- _Exercise brief_
Reproduce the records below; each should match the original exactly.

[[ Available data, beginning ]]

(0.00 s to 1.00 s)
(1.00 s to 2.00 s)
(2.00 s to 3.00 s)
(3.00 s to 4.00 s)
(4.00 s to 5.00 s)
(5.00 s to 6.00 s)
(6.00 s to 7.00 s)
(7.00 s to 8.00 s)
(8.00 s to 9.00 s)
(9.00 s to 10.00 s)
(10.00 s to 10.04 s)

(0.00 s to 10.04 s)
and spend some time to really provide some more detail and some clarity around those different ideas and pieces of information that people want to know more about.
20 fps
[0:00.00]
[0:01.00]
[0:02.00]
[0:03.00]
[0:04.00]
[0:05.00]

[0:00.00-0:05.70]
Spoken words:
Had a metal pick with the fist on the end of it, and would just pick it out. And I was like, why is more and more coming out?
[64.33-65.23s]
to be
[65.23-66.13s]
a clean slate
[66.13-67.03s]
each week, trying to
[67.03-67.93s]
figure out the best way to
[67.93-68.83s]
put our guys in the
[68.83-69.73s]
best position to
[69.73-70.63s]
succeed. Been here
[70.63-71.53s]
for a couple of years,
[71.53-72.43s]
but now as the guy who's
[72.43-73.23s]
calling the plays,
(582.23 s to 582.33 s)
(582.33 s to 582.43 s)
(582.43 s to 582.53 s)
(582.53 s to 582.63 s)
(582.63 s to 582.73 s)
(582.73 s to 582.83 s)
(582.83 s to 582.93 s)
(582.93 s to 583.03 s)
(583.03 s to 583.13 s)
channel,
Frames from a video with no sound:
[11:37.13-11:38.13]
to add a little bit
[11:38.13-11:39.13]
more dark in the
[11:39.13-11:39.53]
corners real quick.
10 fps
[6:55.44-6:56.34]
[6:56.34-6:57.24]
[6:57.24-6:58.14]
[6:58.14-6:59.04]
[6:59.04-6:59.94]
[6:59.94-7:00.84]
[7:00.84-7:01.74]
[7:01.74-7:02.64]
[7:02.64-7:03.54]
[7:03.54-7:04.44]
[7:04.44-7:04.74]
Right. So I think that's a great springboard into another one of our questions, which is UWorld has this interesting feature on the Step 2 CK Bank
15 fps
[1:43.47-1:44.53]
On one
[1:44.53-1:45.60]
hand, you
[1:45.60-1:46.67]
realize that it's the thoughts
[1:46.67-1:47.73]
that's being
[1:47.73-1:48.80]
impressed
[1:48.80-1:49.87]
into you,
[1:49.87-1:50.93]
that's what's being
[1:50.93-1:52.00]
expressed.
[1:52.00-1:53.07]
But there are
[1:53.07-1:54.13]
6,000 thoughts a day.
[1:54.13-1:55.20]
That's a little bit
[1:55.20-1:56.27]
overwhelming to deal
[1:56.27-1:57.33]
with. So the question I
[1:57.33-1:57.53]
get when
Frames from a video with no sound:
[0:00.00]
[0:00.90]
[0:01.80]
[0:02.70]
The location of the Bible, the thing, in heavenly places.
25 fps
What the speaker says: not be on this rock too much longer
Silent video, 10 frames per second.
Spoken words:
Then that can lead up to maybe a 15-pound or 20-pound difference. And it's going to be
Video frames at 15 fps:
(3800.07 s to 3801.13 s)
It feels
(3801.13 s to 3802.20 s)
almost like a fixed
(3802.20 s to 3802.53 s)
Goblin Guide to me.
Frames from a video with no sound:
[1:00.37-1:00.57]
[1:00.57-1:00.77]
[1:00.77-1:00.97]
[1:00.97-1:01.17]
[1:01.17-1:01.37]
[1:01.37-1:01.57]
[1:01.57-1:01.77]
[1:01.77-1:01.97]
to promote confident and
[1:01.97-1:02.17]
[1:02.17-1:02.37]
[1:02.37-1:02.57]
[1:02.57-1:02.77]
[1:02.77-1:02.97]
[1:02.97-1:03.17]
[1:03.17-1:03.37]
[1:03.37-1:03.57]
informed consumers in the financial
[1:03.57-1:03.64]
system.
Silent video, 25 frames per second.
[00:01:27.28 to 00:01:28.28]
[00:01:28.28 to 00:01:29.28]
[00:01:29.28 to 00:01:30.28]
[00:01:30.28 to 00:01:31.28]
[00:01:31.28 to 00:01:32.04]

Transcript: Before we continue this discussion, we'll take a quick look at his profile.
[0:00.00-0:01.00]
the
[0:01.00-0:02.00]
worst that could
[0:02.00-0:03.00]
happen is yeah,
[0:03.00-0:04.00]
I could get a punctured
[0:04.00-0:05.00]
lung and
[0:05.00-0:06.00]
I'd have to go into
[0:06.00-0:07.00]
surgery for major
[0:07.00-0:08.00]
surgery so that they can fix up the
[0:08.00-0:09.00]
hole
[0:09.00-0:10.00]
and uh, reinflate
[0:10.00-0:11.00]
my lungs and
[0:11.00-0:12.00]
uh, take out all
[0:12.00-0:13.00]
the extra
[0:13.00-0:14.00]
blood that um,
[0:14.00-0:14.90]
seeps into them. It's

[[ Available data, end ]]

- _Task output_
(0.00 s to 1.00 s)
(1.00 s to 2.00 s)
(2.00 s to 3.00 s)
(3.00 s to 4.00 s)
(4.00 s to 5.00 s)
(5.00 s to 6.00 s)
(6.00 s to 7.00 s)
(7.00 s to 8.00 s)
(8.00 s to 9.00 s)
(9.00 s to 10.00 s)
(10.00 s to 10.04 s)

(0.00 s to 10.04 s)
and spend some time to really provide some more detail and some clarity around those different ideas and pieces of information that people want to know more about.
20 fps
[0:00.00]
[0:01.00]
[0:02.00]
[0:03.00]
[0:04.00]
[0:05.00]

[0:00.00-0:05.70]
Spoken words:
Had a metal pick with the fist on the end of it, and would just pick it out. And I was like, why is more and more coming out?
[64.33-65.23s]
to be
[65.23-66.13s]
a clean slate
[66.13-67.03s]
each week, trying to
[67.03-67.93s]
figure out the best way to
[67.93-68.83s]
put our guys in the
[68.83-69.73s]
best position to
[69.73-70.63s]
succeed. Been here
[70.63-71.53s]
for a couple of years,
[71.53-72.43s]
but now as the guy who's
[72.43-73.23s]
calling the plays,
(582.23 s to 582.33 s)
(582.33 s to 582.43 s)
(582.43 s to 582.53 s)
(582.53 s to 582.63 s)
(582.63 s to 582.73 s)
(582.73 s to 582.83 s)
(582.83 s to 582.93 s)
(582.93 s to 583.03 s)
(583.03 s to 583.13 s)
channel,
Frames from a video with no sound:
[11:37.13-11:38.13]
to add a little bit
[11:38.13-11:39.13]
more dark in the
[11:39.13-11:39.53]
corners real quick.
10 fps
[6:55.44-6:56.34]
[6:56.34-6:57.24]
[6:57.24-6:58.14]
[6:58.14-6:59.04]
[6:59.04-6:59.94]
[6:59.94-7:00.84]
[7:00.84-7:01.74]
[7:01.74-7:02.64]
[7:02.64-7:03.54]
[7:03.54-7:04.44]
[7:04.44-7:04.74]
Right. So I think that's a great springboard into another one of our questions, which is UWorld has this interesting feature on the Step 2 CK Bank
15 fps
[1:43.47-1:44.53]
On one
[1:44.53-1:45.60]
hand, you
[1:45.60-1:46.67]
realize that it's the thoughts
[1:46.67-1:47.73]
that's being
[1:47.73-1:48.80]
impressed
[1:48.80-1:49.87]
into you,
[1:49.87-1:50.93]
that's what's being
[1:50.93-1:52.00]
expressed.
[1:52.00-1:53.07]
But there are
[1:53.07-1:54.13]
6,000 thoughts a day.
[1:54.13-1:55.20]
That's a little bit
[1:55.20-1:56.27]
overwhelming to deal
[1:56.27-1:57.33]
with. So the question I
[1:57.33-1:57.53]
get when
Frames from a video with no sound:
[0:00.00]
[0:00.90]
[0:01.80]
[0:02.70]
The location of the Bible, the thing, in heavenly places.
25 fps
What the speaker says: not be on this rock too much longer
Silent video, 10 frames per second.
Spoken words:
Then that can lead up to maybe a 15-pound or 20-pound difference. And it's going to be
Video frames at 15 fps:
(3800.07 s to 3801.13 s)
It feels
(3801.13 s to 3802.20 s)
almost like a fixed
(3802.20 s to 3802.53 s)
Goblin Guide to me.
Frames from a video with no sound:
[1:00.37-1:00.57]
[1:00.57-1:00.77]
[1:00.77-1:00.97]
[1:00.97-1:01.17]
[1:01.17-1:01.37]
[1:01.37-1:01.57]
[1:01.57-1:01.77]
[1:01.77-1:01.97]
to promote confident and
[1:01.97-1:02.17]
[1:02.17-1:02.37]
[1:02.37-1:02.57]
[1:02.57-1:02.77]
[1:02.77-1:02.97]
[1:02.97-1:03.17]
[1:03.17-1:03.37]
[1:03.37-1:03.57]
informed consumers in the financial
[1:03.57-1:03.64]
system.
Silent video, 25 frames per second.
[00:01:27.28 to 00:01:28.28]
[00:01:28.28 to 00:01:29.28]
[00:01:29.28 to 00:01:30.28]
[00:01:30.28 to 00:01:31.28]
[00:01:31.28 to 00:01:32.04]

Transcript: Before we continue this discussion, we'll take a quick look at his profile.
[0:00.00-0:01.00]
the
[0:01.00-0:02.00]
worst that could
[0:02.00-0:03.00]
happen is yeah,
[0:03.00-0:04.00]
I could get a punctured
[0:04.00-0:05.00]
lung and
[0:05.00-0:06.00]
I'd have to go into
[0:06.00-0:07.00]
surgery for major
[0:07.00-0:08.00]
surgery so that they can fix up the
[0:08.00-0:09.00]
hole
[0:09.00-0:10.00]
and uh, reinflate
[0:10.00-0:11.00]
my lungs and
[0:11.00-0:12.00]
uh, take out all
[0:12.00-0:13.00]
the extra
[0:13.00-0:14.00]
blood that um,
[0:14.00-0:14.90]
seeps into them. It's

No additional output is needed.